Particular queries are running slow

CPU usage is consistently high.

The issue might be

Queries can be slow for many reasons, mostly due to specific database aspects. One reason that can involve Cloud SQL is network latency, when the source (writer or reader) resource and the destination (Cloud SQL) resource are in different regions.

Things to try

Refer to general performance tips, in particular:

For slow database inserts, updates, or deletes, consider the following actions:

  • Check the locations of the writer and database; sending data a long distance introduces latency.
  • Check the location of the reader and database; latency affects read performance even more than write performance
To reduce the latency the recommendation is to locate both the source and destination resources in the same region.

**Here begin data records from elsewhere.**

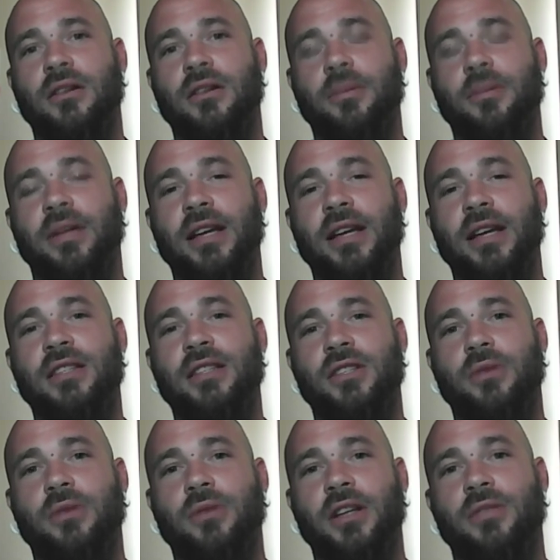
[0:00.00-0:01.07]
took place in
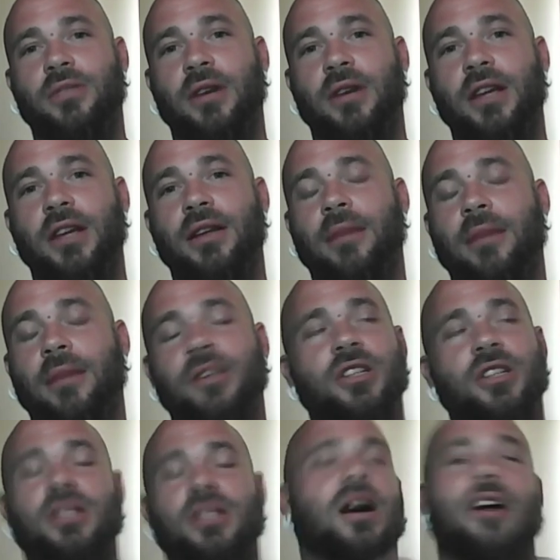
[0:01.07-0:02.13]
2020, I mean,
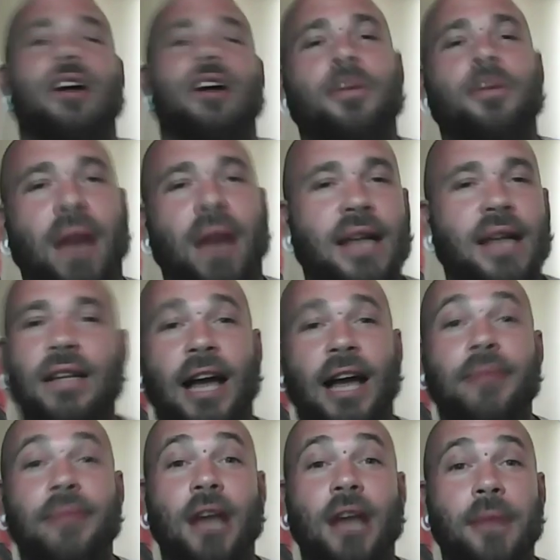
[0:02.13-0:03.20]
just the Hunter Biden
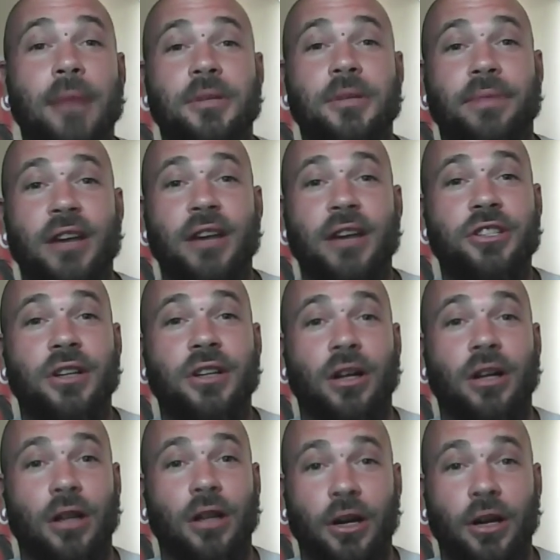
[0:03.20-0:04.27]
laptop suppression
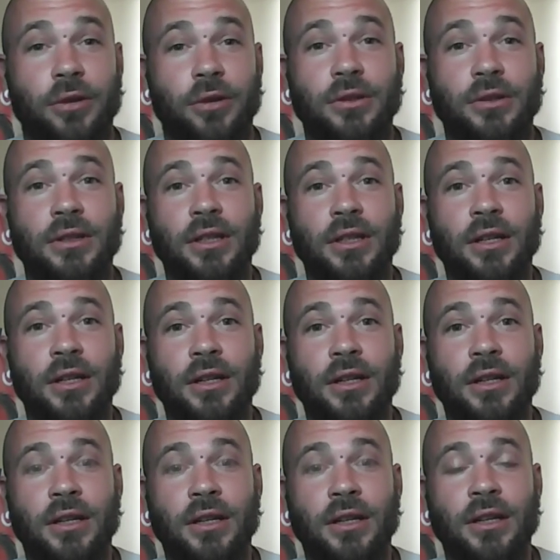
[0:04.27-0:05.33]
alone
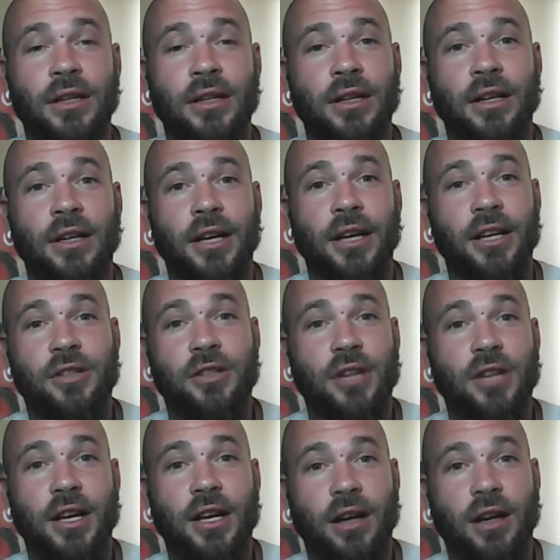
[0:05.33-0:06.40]

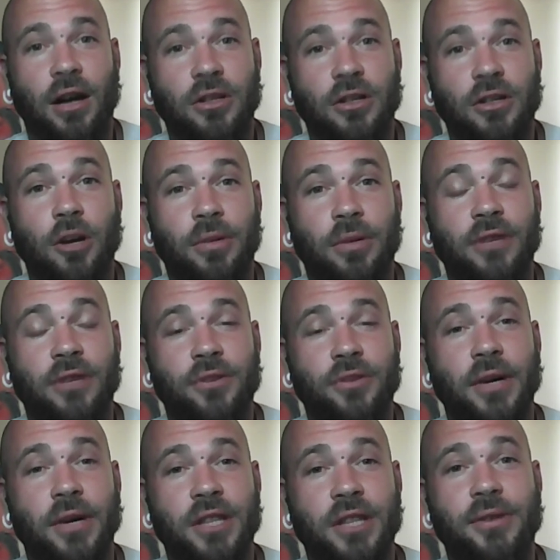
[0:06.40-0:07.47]
in October of
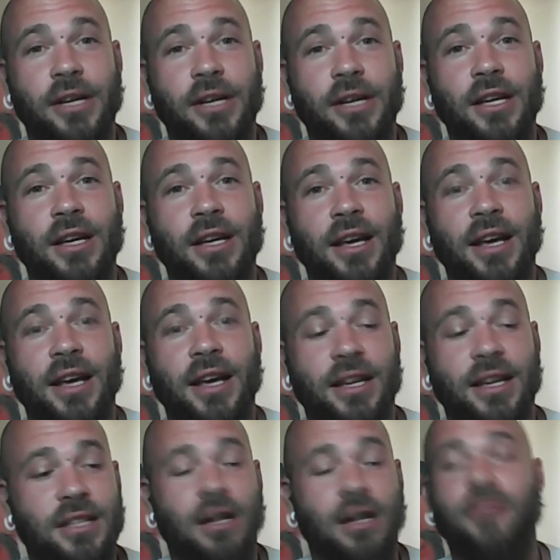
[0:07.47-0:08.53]
2020
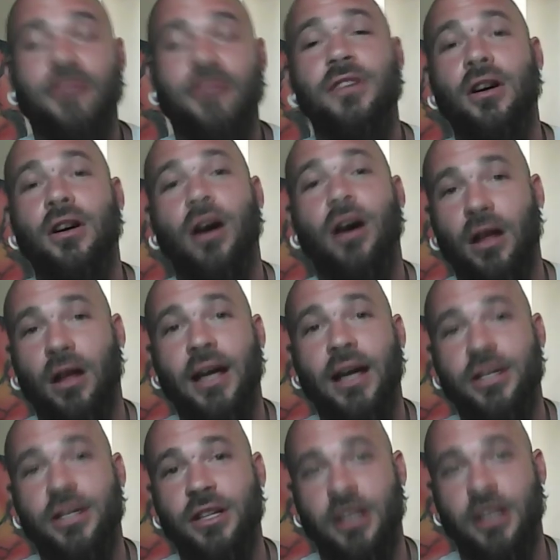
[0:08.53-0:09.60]
is enough to call
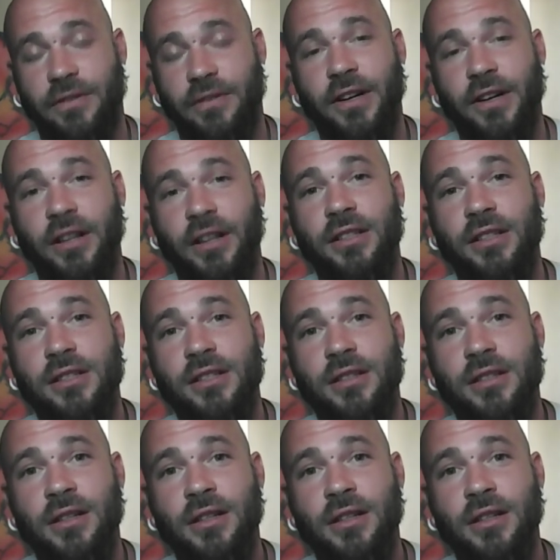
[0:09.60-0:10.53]
election interference.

Out of memory is indicated but monitoring charts don't show that

An instance fails and report Out of memory but the Console or Cloud Monitoring charts seem to show there is still memory remaining.

The issue might be

There are other factors beside your workload that can impact memory usage, such as the number of active connections and internal overhead processes. These are not always reflected in the monitoring charts.

Things to try

Ensure that the instance has enough overhead to account for your workload and some additional overhead.